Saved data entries
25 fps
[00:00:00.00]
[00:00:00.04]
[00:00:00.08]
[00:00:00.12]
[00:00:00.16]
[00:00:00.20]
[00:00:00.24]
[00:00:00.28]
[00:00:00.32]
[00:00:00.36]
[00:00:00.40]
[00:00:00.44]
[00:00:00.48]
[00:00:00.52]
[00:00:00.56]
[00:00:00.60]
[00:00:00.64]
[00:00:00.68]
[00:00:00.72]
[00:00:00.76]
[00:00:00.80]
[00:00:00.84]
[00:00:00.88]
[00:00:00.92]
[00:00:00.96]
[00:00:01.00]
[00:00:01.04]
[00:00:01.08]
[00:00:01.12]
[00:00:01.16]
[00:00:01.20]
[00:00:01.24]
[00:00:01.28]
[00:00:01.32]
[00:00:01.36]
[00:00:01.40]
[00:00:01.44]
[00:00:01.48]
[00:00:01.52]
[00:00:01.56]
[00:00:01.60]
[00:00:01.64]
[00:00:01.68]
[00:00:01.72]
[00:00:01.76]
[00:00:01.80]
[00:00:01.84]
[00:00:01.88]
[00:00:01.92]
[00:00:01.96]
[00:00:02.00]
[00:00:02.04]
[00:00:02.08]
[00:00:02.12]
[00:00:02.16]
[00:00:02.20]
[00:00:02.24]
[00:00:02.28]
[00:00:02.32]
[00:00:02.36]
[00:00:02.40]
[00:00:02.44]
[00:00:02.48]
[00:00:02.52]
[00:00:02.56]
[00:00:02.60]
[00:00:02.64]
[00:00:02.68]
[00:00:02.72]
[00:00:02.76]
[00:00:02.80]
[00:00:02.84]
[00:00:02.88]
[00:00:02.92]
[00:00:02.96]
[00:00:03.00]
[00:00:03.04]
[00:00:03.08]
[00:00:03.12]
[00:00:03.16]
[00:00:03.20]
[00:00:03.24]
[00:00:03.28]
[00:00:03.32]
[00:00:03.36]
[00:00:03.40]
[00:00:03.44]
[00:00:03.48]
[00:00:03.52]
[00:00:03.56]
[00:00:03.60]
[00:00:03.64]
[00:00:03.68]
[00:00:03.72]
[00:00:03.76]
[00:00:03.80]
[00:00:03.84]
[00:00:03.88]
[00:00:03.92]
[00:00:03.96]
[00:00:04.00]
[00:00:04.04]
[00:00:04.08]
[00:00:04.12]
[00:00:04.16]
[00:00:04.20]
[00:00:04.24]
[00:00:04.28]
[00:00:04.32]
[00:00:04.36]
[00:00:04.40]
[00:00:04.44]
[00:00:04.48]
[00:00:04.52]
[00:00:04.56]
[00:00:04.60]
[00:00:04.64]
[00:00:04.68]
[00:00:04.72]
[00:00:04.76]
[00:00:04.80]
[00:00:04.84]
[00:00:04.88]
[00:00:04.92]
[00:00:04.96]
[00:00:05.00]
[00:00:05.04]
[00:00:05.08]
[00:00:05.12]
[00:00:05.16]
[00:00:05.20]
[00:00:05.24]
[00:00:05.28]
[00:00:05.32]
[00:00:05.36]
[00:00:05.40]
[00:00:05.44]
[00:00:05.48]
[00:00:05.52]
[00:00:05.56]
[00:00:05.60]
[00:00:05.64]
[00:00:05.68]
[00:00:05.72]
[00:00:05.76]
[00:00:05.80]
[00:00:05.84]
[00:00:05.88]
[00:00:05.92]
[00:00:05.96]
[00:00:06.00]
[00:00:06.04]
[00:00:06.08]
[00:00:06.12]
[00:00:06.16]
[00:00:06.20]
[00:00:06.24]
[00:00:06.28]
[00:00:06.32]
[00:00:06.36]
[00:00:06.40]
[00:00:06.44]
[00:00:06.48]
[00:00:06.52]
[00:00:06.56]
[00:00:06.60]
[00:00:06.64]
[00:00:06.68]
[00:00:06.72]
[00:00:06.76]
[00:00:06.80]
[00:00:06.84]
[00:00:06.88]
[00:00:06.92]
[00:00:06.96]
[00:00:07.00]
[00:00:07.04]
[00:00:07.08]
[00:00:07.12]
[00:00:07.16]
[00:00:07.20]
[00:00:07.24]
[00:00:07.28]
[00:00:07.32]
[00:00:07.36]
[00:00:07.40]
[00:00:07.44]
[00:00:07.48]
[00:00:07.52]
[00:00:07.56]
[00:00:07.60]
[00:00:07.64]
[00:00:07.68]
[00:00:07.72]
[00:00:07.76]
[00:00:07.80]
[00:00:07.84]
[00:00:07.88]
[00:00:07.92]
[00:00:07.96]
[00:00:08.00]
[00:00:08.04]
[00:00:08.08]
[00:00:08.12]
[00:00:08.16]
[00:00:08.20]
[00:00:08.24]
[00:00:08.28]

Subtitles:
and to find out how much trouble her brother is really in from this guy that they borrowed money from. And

What to do ::
Of all the entries above, retype exactly the lines from the line with "[00:00:01.04]" to the line with "[00:00:01.68]", both included, and no others.

Completed task ::
[00:00:01.04]
[00:00:01.08]
[00:00:01.12]
[00:00:01.16]
[00:00:01.20]
[00:00:01.24]
[00:00:01.28]
[00:00:01.32]
[00:00:01.36]
[00:00:01.40]
[00:00:01.44]
[00:00:01.48]
[00:00:01.52]
[00:00:01.56]
[00:00:01.60]
[00:00:01.64]
[00:00:01.68]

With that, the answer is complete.